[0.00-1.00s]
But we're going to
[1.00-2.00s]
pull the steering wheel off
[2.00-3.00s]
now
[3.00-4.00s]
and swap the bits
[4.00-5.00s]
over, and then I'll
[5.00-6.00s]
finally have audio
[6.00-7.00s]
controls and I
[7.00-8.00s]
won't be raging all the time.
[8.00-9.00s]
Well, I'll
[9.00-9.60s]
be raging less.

--

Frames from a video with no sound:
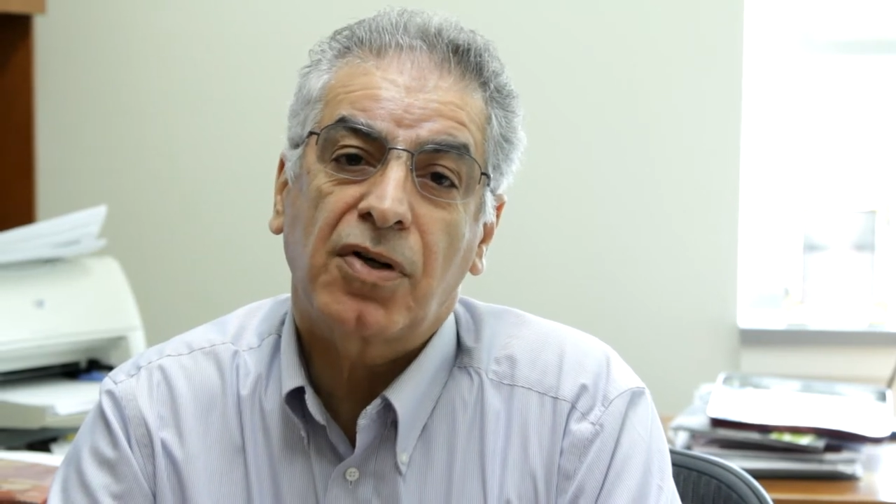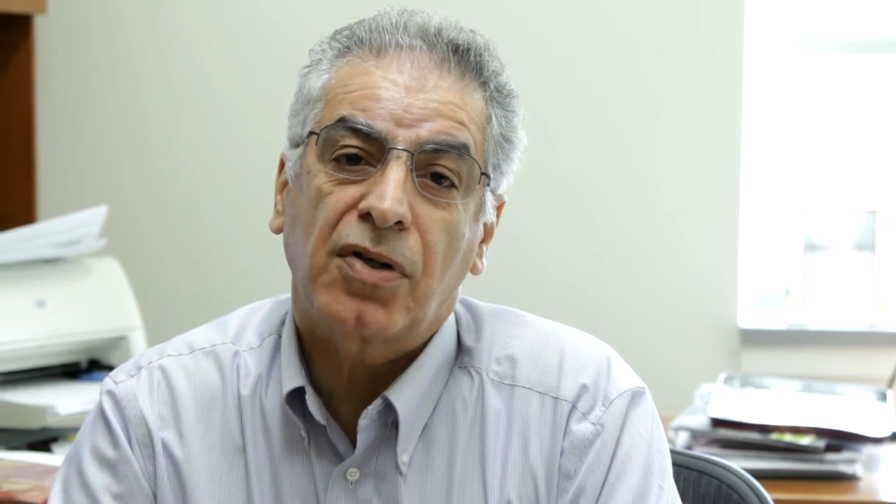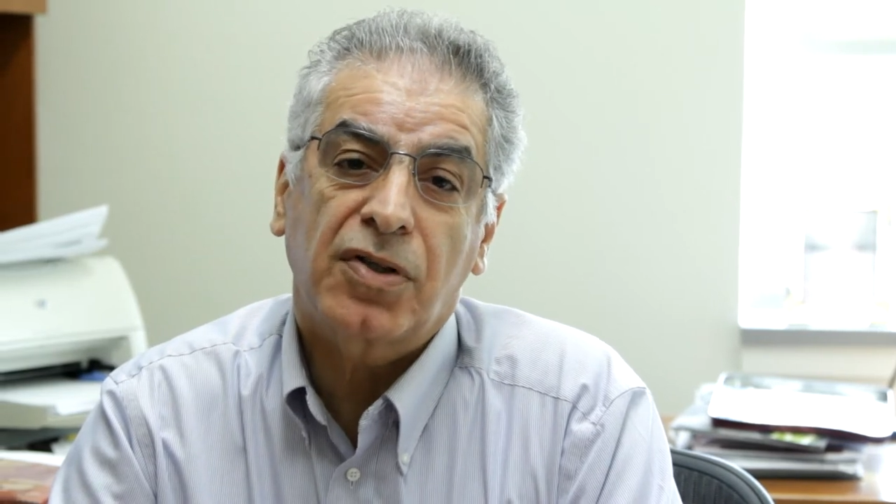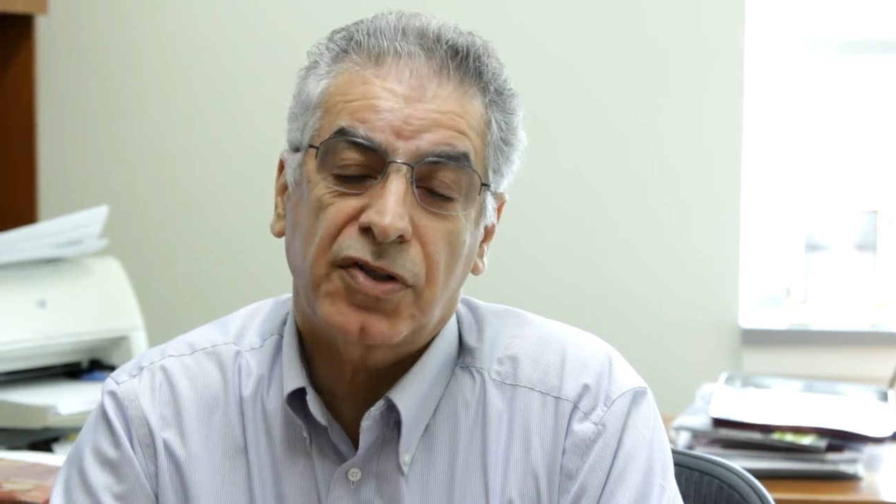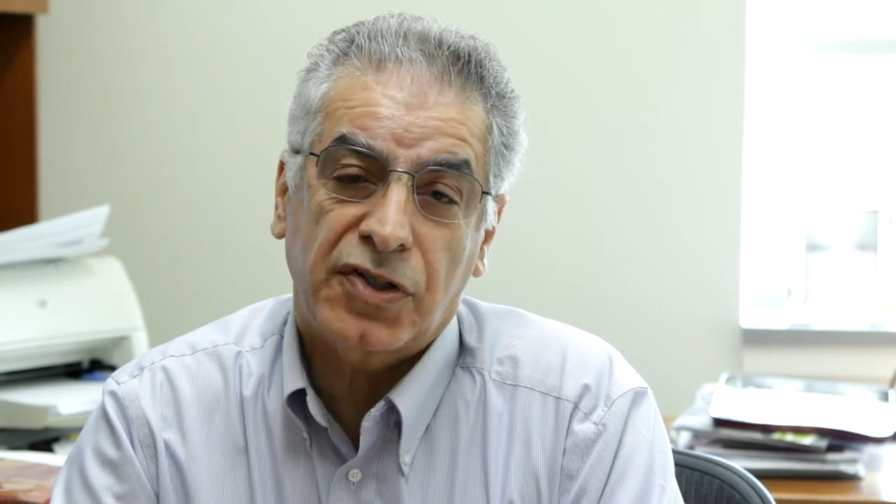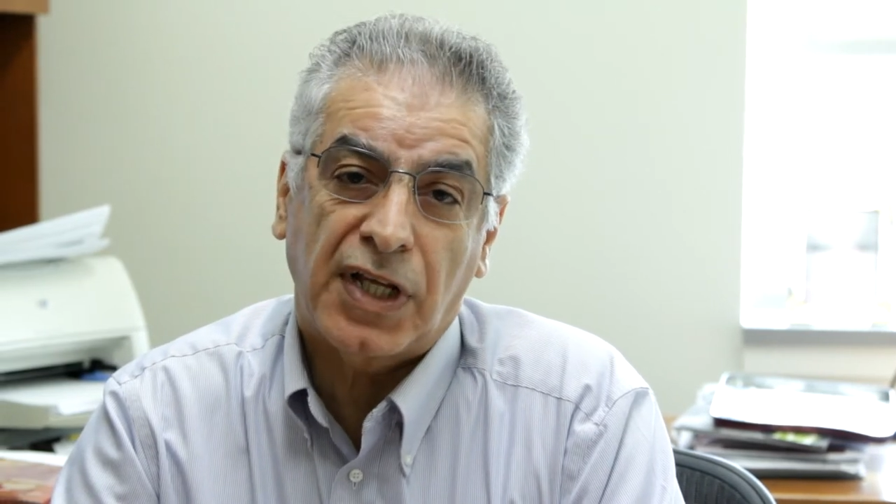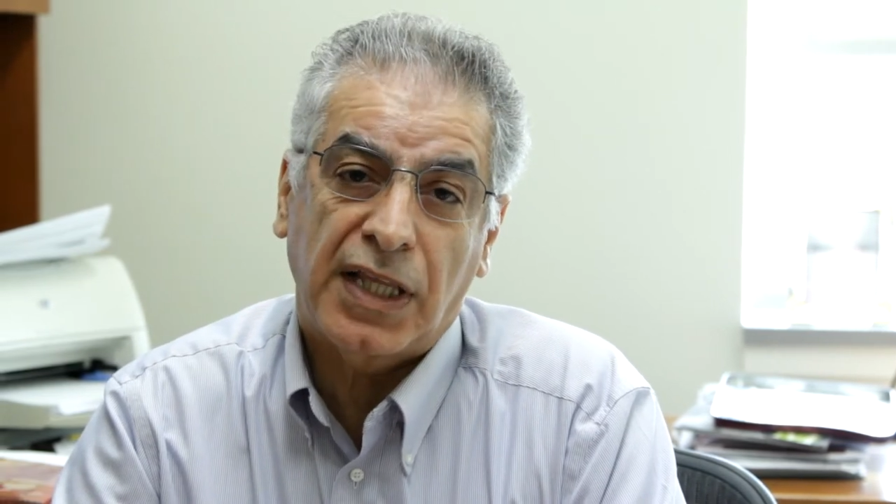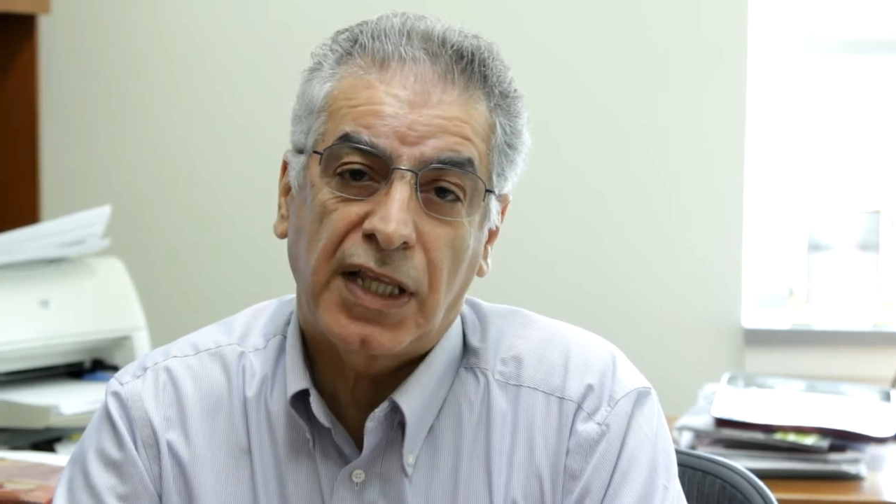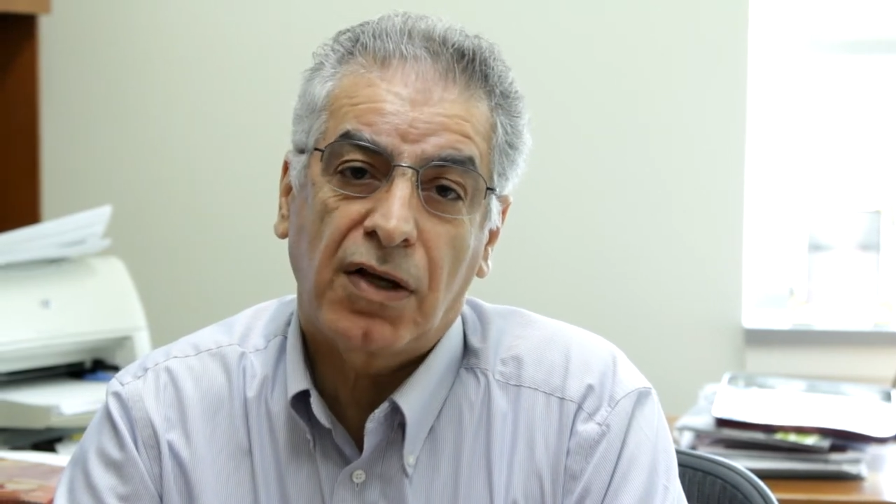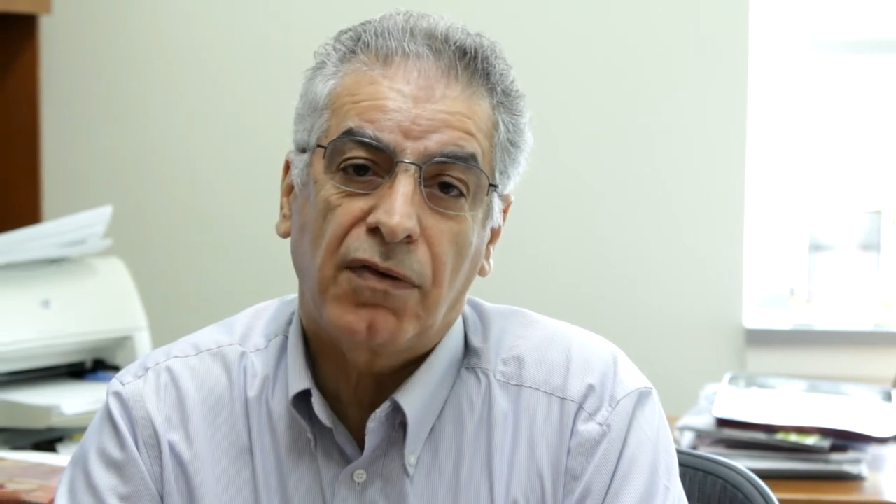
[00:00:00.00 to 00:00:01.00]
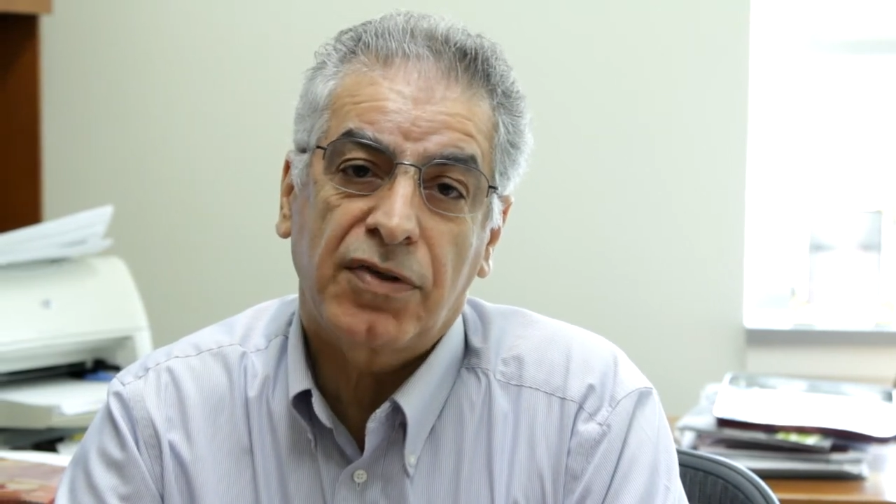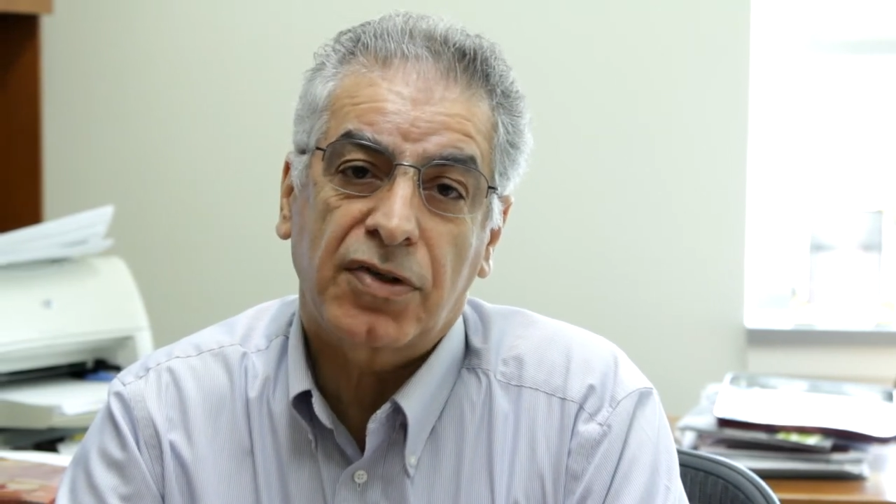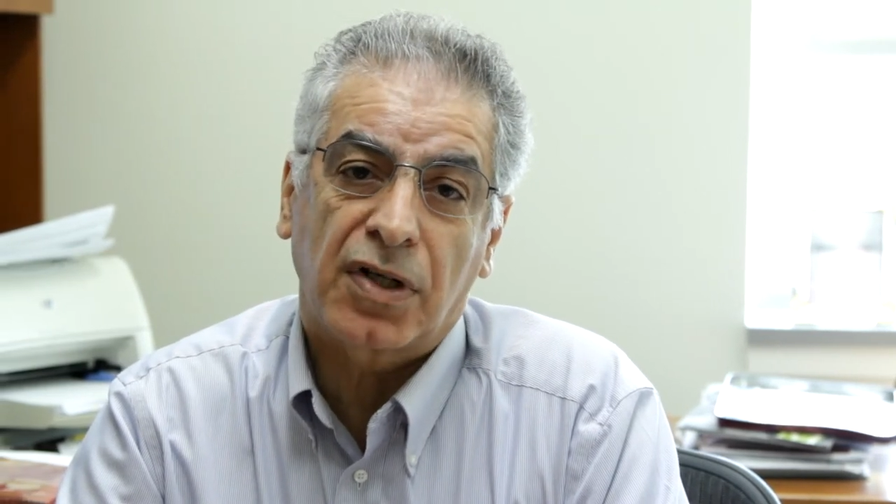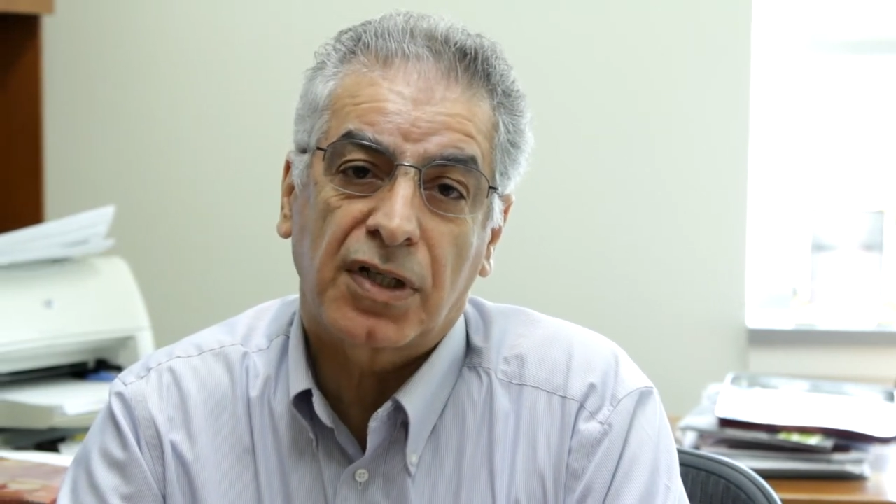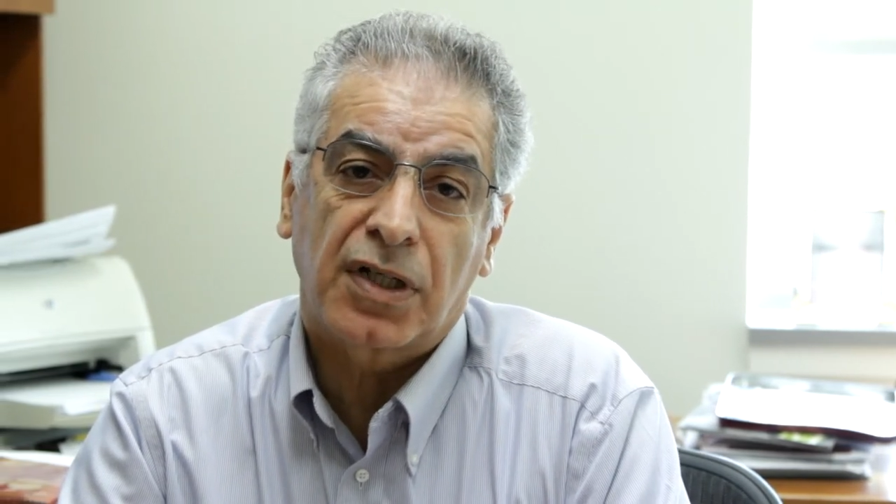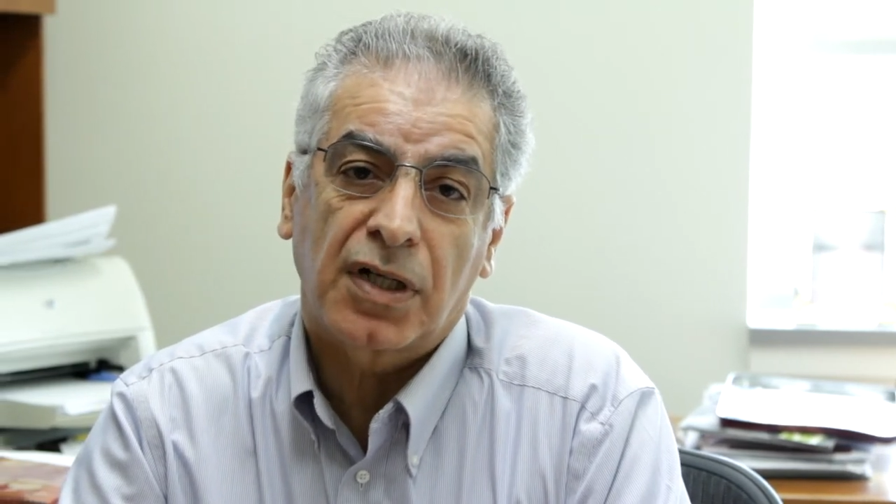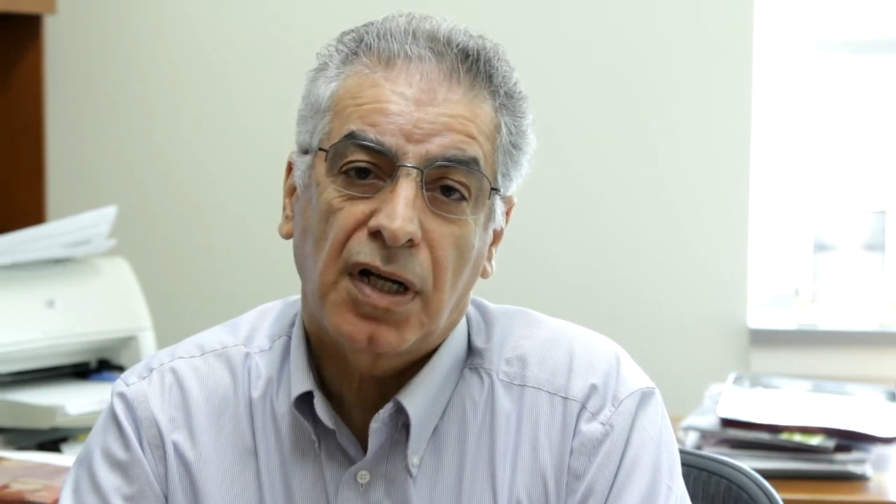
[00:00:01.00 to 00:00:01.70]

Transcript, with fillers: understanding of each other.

## REQUIREMENT
Would you print exactly the lines in the listing above, from the line bearing "[00:00:00.00 to 00:00:01.00]" through the line bearing "Transcript, with fillers: understanding", leaving out all pictures?

## RESULT OF THE EXERCISE
[00:00:00.00 to 00:00:01.00]
[00:00:01.00 to 00:00:01.70]

Transcript, with fillers: understanding of each other.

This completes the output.